Graham Cole’s contribution to the book analyzes the theme of Singer’s views on Christianity. Not only does Singer declare himself a nonbeliever, but he also holds Christianity as being culpable for the exploitation of animals. Singer’s objections start with the Genesis creation story, which he sees as being “species-selfish” and as justifying the domination of animals. He also objects to Jesus’ sending of demons into a herd of pigs, causing them to drown, and to his cursing of a fig tree.

But Cole argues that Singer misinterprets the creation narrative in Genesis, conveniently ignoring how God installs Adam as a caretaker of Paradise, thereby implying a stewardship that involves responsibility for animals, and not just mere exploitation. And while Jesus does teach that people matter more than animals or property, he does not teach that animals are without any value.

Lindsay Wilson’s essay continues the theme of how the Bible deals with animals and provides a detailed analysis of the biblical theology of animals. He notes that the 19th-century animal welfare movements were largely Christian, predating by a century or so the secular animal rights trend.

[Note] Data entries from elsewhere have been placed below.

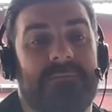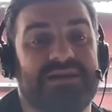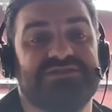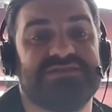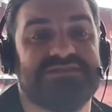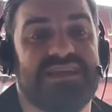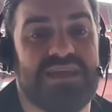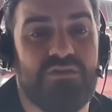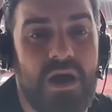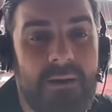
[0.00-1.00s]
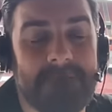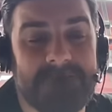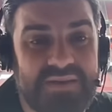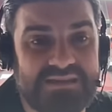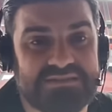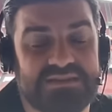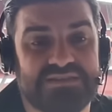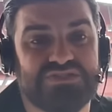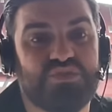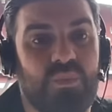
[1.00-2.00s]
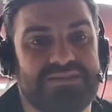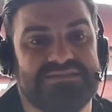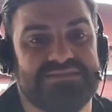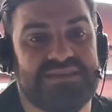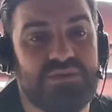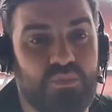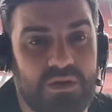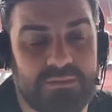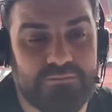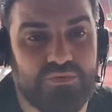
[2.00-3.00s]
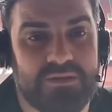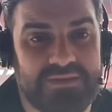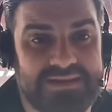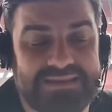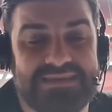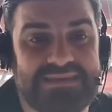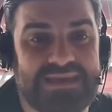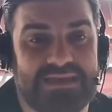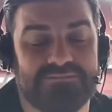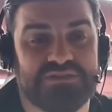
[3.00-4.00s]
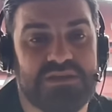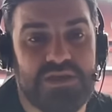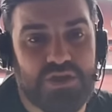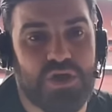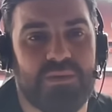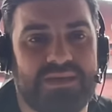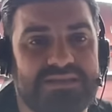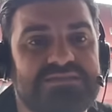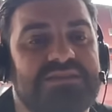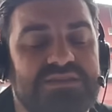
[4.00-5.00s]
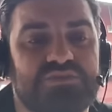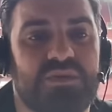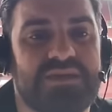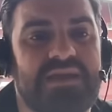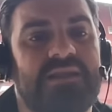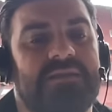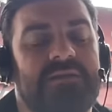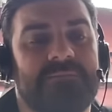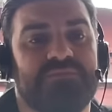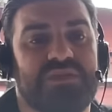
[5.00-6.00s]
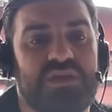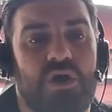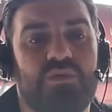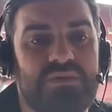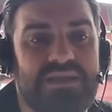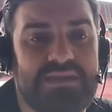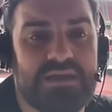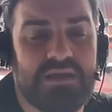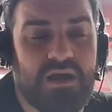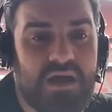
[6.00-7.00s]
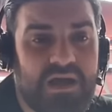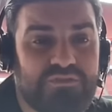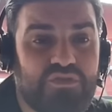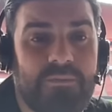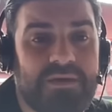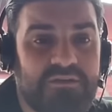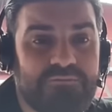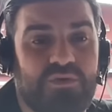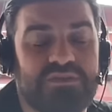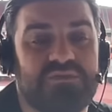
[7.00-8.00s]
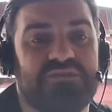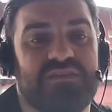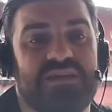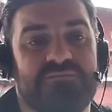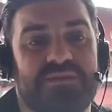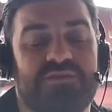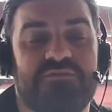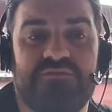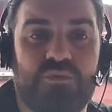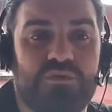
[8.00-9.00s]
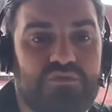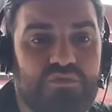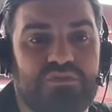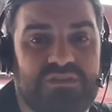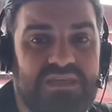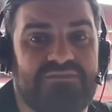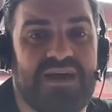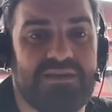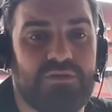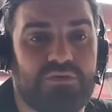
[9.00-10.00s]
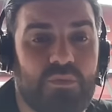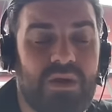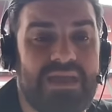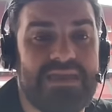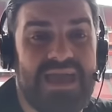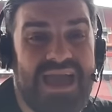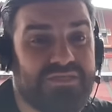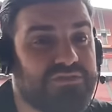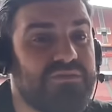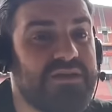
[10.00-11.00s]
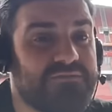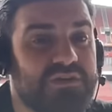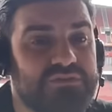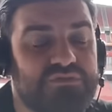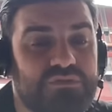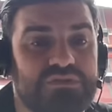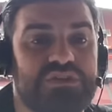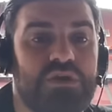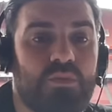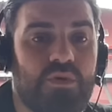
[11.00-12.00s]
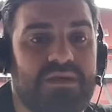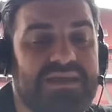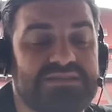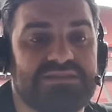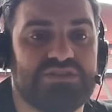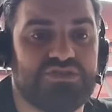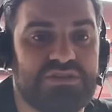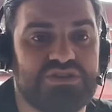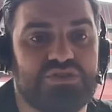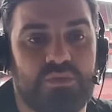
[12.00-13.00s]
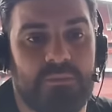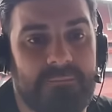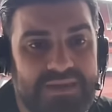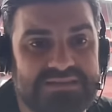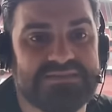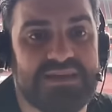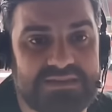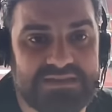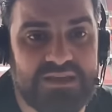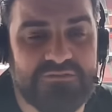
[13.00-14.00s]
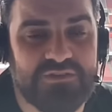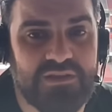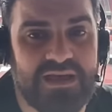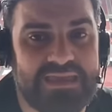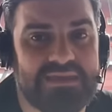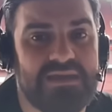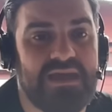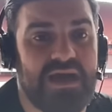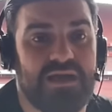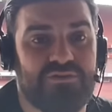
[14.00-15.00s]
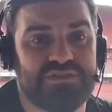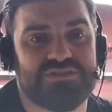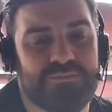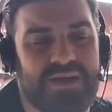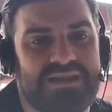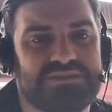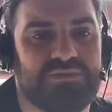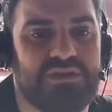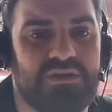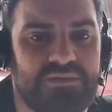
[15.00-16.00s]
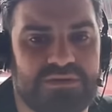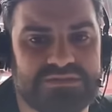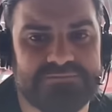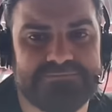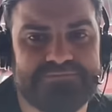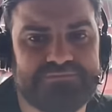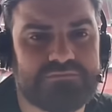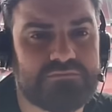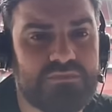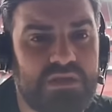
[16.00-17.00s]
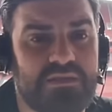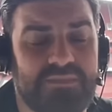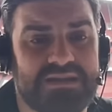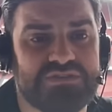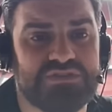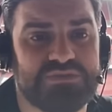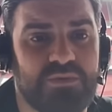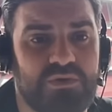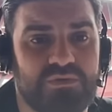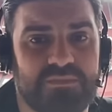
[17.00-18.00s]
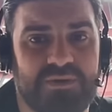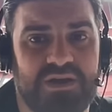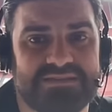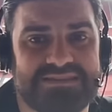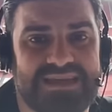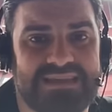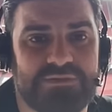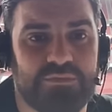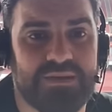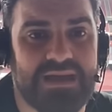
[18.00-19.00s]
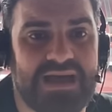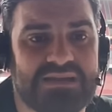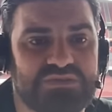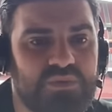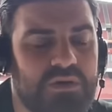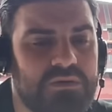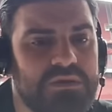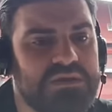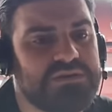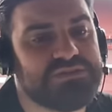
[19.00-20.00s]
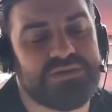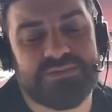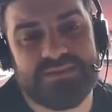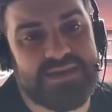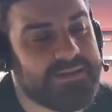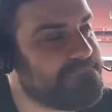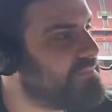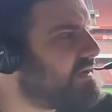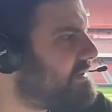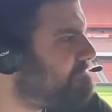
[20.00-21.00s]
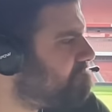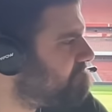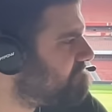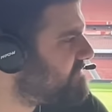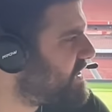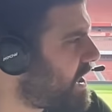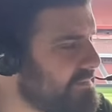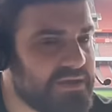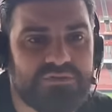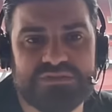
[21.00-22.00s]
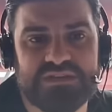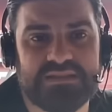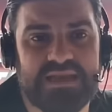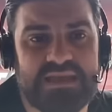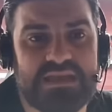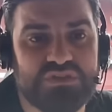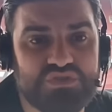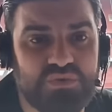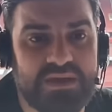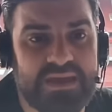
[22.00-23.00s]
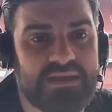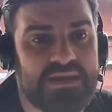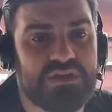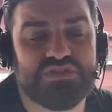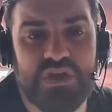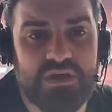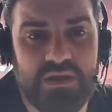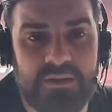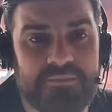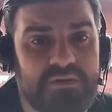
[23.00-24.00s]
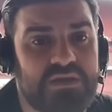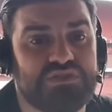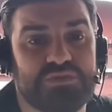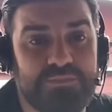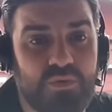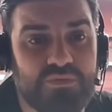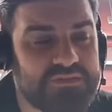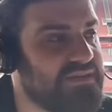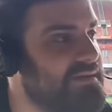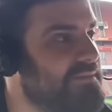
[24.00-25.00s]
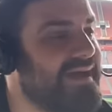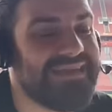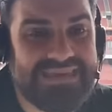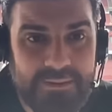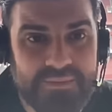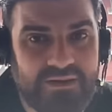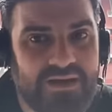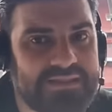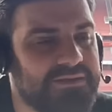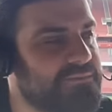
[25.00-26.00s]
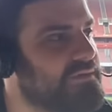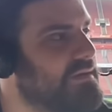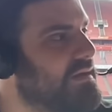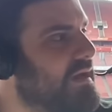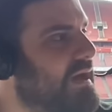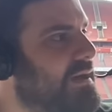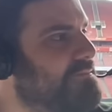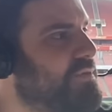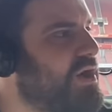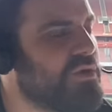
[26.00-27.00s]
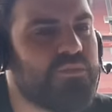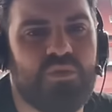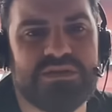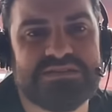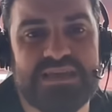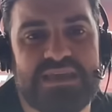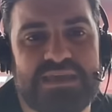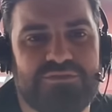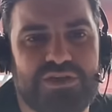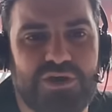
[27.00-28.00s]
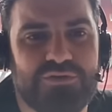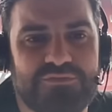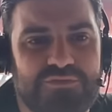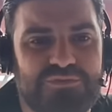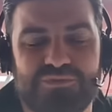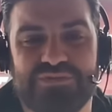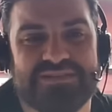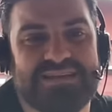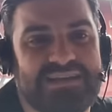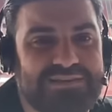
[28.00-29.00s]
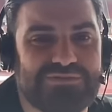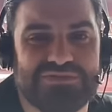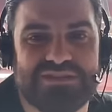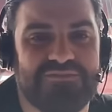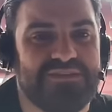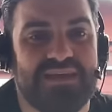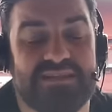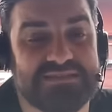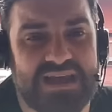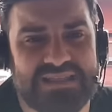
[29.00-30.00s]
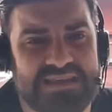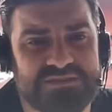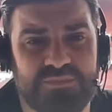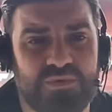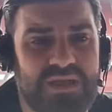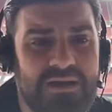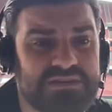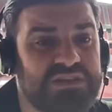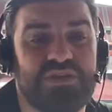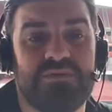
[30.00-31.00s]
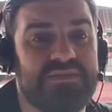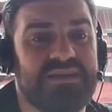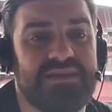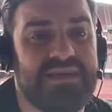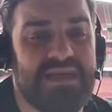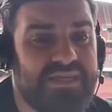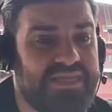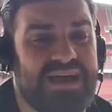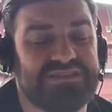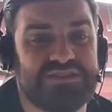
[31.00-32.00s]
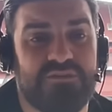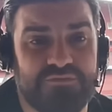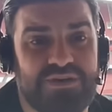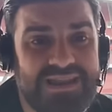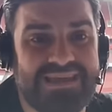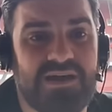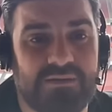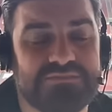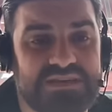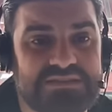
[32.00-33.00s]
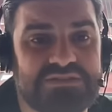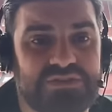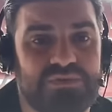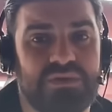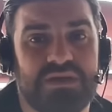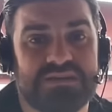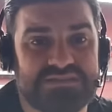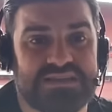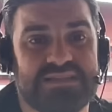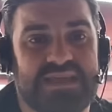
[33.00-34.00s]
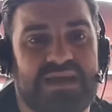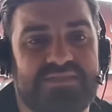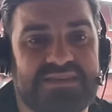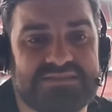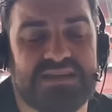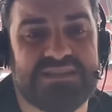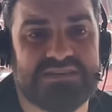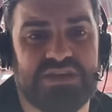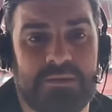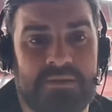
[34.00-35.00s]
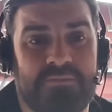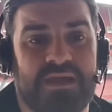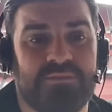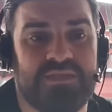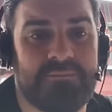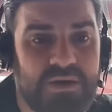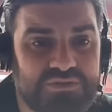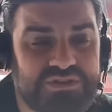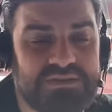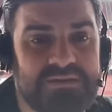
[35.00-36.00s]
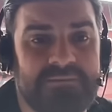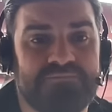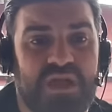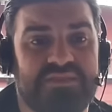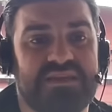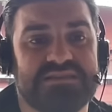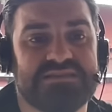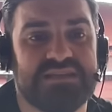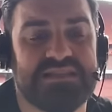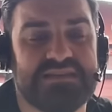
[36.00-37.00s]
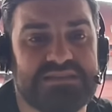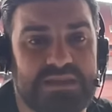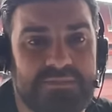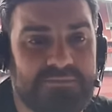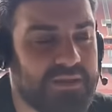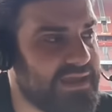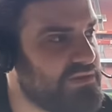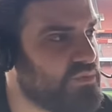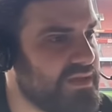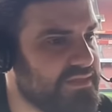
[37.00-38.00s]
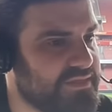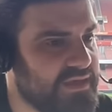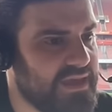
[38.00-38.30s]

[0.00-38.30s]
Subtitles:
Manchester City are unbeaten in 21 Premier League games going into this weekend. The only dropping of points we've seen have been the four draws that they've had along the way, and three of those draws were against the traditional big six, if you like. Crystal Palace were the only ones that managed to spoil the party a little bit as well. So yeah, come here on Sunday, enjoy it, turn up, support the team, get behind them. I don't want to sit here and go through all the tactical stuff and get the tactics board out, because I don't think that stuff really comes into Sunday. I think Sunday's going to be played with emotion. I think Sunday's going to be played with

Wilson observes that both the Old and New Testaments view animals in a positive light, as well as noting our human responsibility to care for them. Jesus assumes that humans should care for animals, even on the Sabbath — Matthew 12:11 — yet he also regards humans as being more valuable than creatures — Luke 12:7.

In terms of the difference between animals and humans, Wilson argues that it is neither established nor self-evident that the criterion of moral significance is the ability to suffer or experience happiness. Humans, he notes, are normally viewed as morally responsible beings in a way that animals are not.

As the Catechism of the Catholic Church explains, Nos. 2415-18, animals are “by nature destined for the common good of past, present and future humanity.” However, it adds: “Man’s dominion over inanimate and other living beings granted by the Creator is not absolute; it is limited by concern for the quality of life of his neighbor, including generations to come; it requires a religious respect for the integrity of creation.”

Thus, it is legitimate to use animals for food and clothing. And it is also acceptable to conduct medical and scientific experiments on animals, when done “within reasonable limits and contributes to caring for or saving human lives.” At the same time, we should exercise a “stewardship” over animals and not cause them undue suffering or death. This responsibility to animals is not due to their having intrinsic rights, but because “it is contrary to human dignity to cause animals to suffer or die needlessly.”

A well-founded biblical theology of animals not only protects them from undue cruelty, it also avoids losing sight of human dignity.